_Saved entries:_
....

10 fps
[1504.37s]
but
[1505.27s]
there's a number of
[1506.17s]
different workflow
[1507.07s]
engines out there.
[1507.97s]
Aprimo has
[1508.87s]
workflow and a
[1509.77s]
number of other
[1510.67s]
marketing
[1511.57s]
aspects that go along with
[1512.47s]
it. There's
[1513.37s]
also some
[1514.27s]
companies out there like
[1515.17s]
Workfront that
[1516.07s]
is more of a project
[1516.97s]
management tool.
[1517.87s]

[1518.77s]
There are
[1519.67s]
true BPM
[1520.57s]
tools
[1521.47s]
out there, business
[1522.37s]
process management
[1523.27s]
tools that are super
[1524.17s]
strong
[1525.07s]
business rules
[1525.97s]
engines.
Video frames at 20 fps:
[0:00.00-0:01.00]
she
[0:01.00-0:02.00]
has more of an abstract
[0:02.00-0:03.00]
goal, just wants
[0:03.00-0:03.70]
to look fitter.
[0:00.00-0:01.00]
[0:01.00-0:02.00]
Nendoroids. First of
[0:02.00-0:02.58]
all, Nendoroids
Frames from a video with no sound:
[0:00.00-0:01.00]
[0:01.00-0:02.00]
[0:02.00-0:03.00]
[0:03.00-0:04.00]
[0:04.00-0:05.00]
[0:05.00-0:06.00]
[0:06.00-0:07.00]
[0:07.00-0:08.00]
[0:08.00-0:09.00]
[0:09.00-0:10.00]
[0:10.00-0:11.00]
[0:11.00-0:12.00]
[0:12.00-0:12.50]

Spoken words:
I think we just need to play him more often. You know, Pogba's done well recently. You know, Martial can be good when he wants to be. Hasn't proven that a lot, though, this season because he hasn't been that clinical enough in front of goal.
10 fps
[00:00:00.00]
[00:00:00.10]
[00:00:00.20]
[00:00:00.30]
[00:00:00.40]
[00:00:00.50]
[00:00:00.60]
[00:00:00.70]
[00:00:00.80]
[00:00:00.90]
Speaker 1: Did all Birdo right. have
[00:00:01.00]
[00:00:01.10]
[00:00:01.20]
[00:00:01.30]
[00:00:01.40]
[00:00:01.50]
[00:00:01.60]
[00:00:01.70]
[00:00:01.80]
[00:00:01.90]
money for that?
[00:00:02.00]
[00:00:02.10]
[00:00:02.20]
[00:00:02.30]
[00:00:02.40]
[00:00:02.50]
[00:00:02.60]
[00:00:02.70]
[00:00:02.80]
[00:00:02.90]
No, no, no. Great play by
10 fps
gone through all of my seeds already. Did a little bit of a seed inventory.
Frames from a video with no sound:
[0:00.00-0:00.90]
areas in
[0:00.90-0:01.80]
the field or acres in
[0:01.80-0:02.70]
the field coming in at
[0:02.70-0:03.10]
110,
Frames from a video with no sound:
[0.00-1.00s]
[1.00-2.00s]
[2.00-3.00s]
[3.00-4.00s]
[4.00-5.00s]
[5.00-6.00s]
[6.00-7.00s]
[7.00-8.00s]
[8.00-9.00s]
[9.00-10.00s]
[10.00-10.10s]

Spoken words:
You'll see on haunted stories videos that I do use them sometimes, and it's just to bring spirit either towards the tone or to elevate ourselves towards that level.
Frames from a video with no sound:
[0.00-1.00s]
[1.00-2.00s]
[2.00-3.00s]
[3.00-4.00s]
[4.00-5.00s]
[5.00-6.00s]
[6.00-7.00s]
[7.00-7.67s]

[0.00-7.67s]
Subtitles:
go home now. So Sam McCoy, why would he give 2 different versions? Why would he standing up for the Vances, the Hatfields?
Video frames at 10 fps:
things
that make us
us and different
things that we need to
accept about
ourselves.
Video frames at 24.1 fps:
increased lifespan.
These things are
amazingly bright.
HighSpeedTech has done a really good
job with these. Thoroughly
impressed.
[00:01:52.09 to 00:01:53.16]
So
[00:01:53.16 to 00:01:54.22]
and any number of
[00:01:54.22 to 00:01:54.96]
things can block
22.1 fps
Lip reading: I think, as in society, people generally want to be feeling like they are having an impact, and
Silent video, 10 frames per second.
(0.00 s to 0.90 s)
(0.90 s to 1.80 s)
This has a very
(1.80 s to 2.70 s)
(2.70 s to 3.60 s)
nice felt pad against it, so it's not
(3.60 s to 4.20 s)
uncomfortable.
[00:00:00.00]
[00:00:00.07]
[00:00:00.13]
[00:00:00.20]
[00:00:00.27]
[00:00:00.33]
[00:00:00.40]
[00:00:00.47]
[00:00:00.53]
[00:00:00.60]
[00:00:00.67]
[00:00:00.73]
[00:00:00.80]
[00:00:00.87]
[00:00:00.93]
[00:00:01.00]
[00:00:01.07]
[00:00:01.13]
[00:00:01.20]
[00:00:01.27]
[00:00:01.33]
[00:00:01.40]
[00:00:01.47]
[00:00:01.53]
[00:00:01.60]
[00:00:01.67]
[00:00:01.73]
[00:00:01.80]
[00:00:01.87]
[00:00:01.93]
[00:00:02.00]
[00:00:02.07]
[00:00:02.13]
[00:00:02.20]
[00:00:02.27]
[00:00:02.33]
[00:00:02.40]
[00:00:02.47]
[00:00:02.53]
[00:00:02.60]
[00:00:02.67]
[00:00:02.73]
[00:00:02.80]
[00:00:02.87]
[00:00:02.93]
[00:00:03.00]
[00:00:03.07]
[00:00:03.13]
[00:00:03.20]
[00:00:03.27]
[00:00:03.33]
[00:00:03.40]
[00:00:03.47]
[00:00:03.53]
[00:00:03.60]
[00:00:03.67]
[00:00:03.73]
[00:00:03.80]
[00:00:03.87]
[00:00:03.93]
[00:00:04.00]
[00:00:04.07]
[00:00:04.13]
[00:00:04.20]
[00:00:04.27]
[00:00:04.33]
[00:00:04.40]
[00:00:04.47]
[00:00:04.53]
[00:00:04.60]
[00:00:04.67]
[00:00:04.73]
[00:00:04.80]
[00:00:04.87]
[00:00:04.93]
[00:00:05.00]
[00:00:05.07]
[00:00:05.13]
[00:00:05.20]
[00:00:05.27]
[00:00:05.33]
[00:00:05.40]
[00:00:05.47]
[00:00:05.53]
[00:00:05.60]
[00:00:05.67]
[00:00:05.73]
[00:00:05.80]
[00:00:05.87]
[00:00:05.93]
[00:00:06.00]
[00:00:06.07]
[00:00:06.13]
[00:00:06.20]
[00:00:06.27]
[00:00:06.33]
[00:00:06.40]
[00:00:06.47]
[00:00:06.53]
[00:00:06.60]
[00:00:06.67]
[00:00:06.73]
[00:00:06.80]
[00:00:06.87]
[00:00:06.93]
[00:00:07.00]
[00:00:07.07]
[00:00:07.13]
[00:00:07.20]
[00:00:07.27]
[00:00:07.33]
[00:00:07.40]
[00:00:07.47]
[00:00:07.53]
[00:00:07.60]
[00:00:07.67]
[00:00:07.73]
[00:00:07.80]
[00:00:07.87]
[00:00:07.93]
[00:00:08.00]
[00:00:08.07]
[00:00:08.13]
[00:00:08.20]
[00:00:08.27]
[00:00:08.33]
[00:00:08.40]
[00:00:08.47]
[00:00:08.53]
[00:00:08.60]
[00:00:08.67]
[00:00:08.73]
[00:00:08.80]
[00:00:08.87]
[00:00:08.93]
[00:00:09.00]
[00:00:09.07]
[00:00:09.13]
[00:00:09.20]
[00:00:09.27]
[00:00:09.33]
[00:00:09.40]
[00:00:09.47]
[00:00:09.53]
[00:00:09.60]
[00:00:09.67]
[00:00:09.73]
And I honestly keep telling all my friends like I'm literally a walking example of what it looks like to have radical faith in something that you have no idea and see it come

....

_What to work on:_
All of the lines above must be returned exactly.

_Answer for this exercise:_
10 fps
[1504.37s]
but
[1505.27s]
there's a number of
[1506.17s]
different workflow
[1507.07s]
engines out there.
[1507.97s]
Aprimo has
[1508.87s]
workflow and a
[1509.77s]
number of other
[1510.67s]
marketing
[1511.57s]
aspects that go along with
[1512.47s]
it. There's
[1513.37s]
also some
[1514.27s]
companies out there like
[1515.17s]
Workfront that
[1516.07s]
is more of a project
[1516.97s]
management tool.
[1517.87s]

[1518.77s]
There are
[1519.67s]
true BPM
[1520.57s]
tools
[1521.47s]
out there, business
[1522.37s]
process management
[1523.27s]
tools that are super
[1524.17s]
strong
[1525.07s]
business rules
[1525.97s]
engines.
Video frames at 20 fps:
[0:00.00-0:01.00]
she
[0:01.00-0:02.00]
has more of an abstract
[0:02.00-0:03.00]
goal, just wants
[0:03.00-0:03.70]
to look fitter.
[0:00.00-0:01.00]
[0:01.00-0:02.00]
Nendoroids. First of
[0:02.00-0:02.58]
all, Nendoroids
Frames from a video with no sound:
[0:00.00-0:01.00]
[0:01.00-0:02.00]
[0:02.00-0:03.00]
[0:03.00-0:04.00]
[0:04.00-0:05.00]
[0:05.00-0:06.00]
[0:06.00-0:07.00]
[0:07.00-0:08.00]
[0:08.00-0:09.00]
[0:09.00-0:10.00]
[0:10.00-0:11.00]
[0:11.00-0:12.00]
[0:12.00-0:12.50]

Spoken words:
I think we just need to play him more often. You know, Pogba's done well recently. You know, Martial can be good when he wants to be. Hasn't proven that a lot, though, this season because he hasn't been that clinical enough in front of goal.
10 fps
[00:00:00.00]
[00:00:00.10]
[00:00:00.20]
[00:00:00.30]
[00:00:00.40]
[00:00:00.50]
[00:00:00.60]
[00:00:00.70]
[00:00:00.80]
[00:00:00.90]
Speaker 1: Did all Birdo right. have
[00:00:01.00]
[00:00:01.10]
[00:00:01.20]
[00:00:01.30]
[00:00:01.40]
[00:00:01.50]
[00:00:01.60]
[00:00:01.70]
[00:00:01.80]
[00:00:01.90]
money for that?
[00:00:02.00]
[00:00:02.10]
[00:00:02.20]
[00:00:02.30]
[00:00:02.40]
[00:00:02.50]
[00:00:02.60]
[00:00:02.70]
[00:00:02.80]
[00:00:02.90]
No, no, no. Great play by
10 fps
gone through all of my seeds already. Did a little bit of a seed inventory.
Frames from a video with no sound:
[0:00.00-0:00.90]
areas in
[0:00.90-0:01.80]
the field or acres in
[0:01.80-0:02.70]
the field coming in at
[0:02.70-0:03.10]
110,
Frames from a video with no sound:
[0.00-1.00s]
[1.00-2.00s]
[2.00-3.00s]
[3.00-4.00s]
[4.00-5.00s]
[5.00-6.00s]
[6.00-7.00s]
[7.00-8.00s]
[8.00-9.00s]
[9.00-10.00s]
[10.00-10.10s]

Spoken words:
You'll see on haunted stories videos that I do use them sometimes, and it's just to bring spirit either towards the tone or to elevate ourselves towards that level.
Frames from a video with no sound:
[0.00-1.00s]
[1.00-2.00s]
[2.00-3.00s]
[3.00-4.00s]
[4.00-5.00s]
[5.00-6.00s]
[6.00-7.00s]
[7.00-7.67s]

[0.00-7.67s]
Subtitles:
go home now. So Sam McCoy, why would he give 2 different versions? Why would he standing up for the Vances, the Hatfields?
Video frames at 10 fps:
things
that make us
us and different
things that we need to
accept about
ourselves.
Video frames at 24.1 fps:
increased lifespan.
These things are
amazingly bright.
HighSpeedTech has done a really good
job with these. Thoroughly
impressed.
[00:01:52.09 to 00:01:53.16]
So
[00:01:53.16 to 00:01:54.22]
and any number of
[00:01:54.22 to 00:01:54.96]
things can block
22.1 fps
Lip reading: I think, as in society, people generally want to be feeling like they are having an impact, and
Silent video, 10 frames per second.
(0.00 s to 0.90 s)
(0.90 s to 1.80 s)
This has a very
(1.80 s to 2.70 s)
(2.70 s to 3.60 s)
nice felt pad against it, so it's not
(3.60 s to 4.20 s)
uncomfortable.
[00:00:00.00]
[00:00:00.07]
[00:00:00.13]
[00:00:00.20]
[00:00:00.27]
[00:00:00.33]
[00:00:00.40]
[00:00:00.47]
[00:00:00.53]
[00:00:00.60]
[00:00:00.67]
[00:00:00.73]
[00:00:00.80]
[00:00:00.87]
[00:00:00.93]
[00:00:01.00]
[00:00:01.07]
[00:00:01.13]
[00:00:01.20]
[00:00:01.27]
[00:00:01.33]
[00:00:01.40]
[00:00:01.47]
[00:00:01.53]
[00:00:01.60]
[00:00:01.67]
[00:00:01.73]
[00:00:01.80]
[00:00:01.87]
[00:00:01.93]
[00:00:02.00]
[00:00:02.07]
[00:00:02.13]
[00:00:02.20]
[00:00:02.27]
[00:00:02.33]
[00:00:02.40]
[00:00:02.47]
[00:00:02.53]
[00:00:02.60]
[00:00:02.67]
[00:00:02.73]
[00:00:02.80]
[00:00:02.87]
[00:00:02.93]
[00:00:03.00]
[00:00:03.07]
[00:00:03.13]
[00:00:03.20]
[00:00:03.27]
[00:00:03.33]
[00:00:03.40]
[00:00:03.47]
[00:00:03.53]
[00:00:03.60]
[00:00:03.67]
[00:00:03.73]
[00:00:03.80]
[00:00:03.87]
[00:00:03.93]
[00:00:04.00]
[00:00:04.07]
[00:00:04.13]
[00:00:04.20]
[00:00:04.27]
[00:00:04.33]
[00:00:04.40]
[00:00:04.47]
[00:00:04.53]
[00:00:04.60]
[00:00:04.67]
[00:00:04.73]
[00:00:04.80]
[00:00:04.87]
[00:00:04.93]
[00:00:05.00]
[00:00:05.07]
[00:00:05.13]
[00:00:05.20]
[00:00:05.27]
[00:00:05.33]
[00:00:05.40]
[00:00:05.47]
[00:00:05.53]
[00:00:05.60]
[00:00:05.67]
[00:00:05.73]
[00:00:05.80]
[00:00:05.87]
[00:00:05.93]
[00:00:06.00]
[00:00:06.07]
[00:00:06.13]
[00:00:06.20]
[00:00:06.27]
[00:00:06.33]
[00:00:06.40]
[00:00:06.47]
[00:00:06.53]
[00:00:06.60]
[00:00:06.67]
[00:00:06.73]
[00:00:06.80]
[00:00:06.87]
[00:00:06.93]
[00:00:07.00]
[00:00:07.07]
[00:00:07.13]
[00:00:07.20]
[00:00:07.27]
[00:00:07.33]
[00:00:07.40]
[00:00:07.47]
[00:00:07.53]
[00:00:07.60]
[00:00:07.67]
[00:00:07.73]
[00:00:07.80]
[00:00:07.87]
[00:00:07.93]
[00:00:08.00]
[00:00:08.07]
[00:00:08.13]
[00:00:08.20]
[00:00:08.27]
[00:00:08.33]
[00:00:08.40]
[00:00:08.47]
[00:00:08.53]
[00:00:08.60]
[00:00:08.67]
[00:00:08.73]
[00:00:08.80]
[00:00:08.87]
[00:00:08.93]
[00:00:09.00]
[00:00:09.07]
[00:00:09.13]
[00:00:09.20]
[00:00:09.27]
[00:00:09.33]
[00:00:09.40]
[00:00:09.47]
[00:00:09.53]
[00:00:09.60]
[00:00:09.67]
[00:00:09.73]
And I honestly keep telling all my friends like I'm literally a walking example of what it looks like to have radical faith in something that you have no idea and see it come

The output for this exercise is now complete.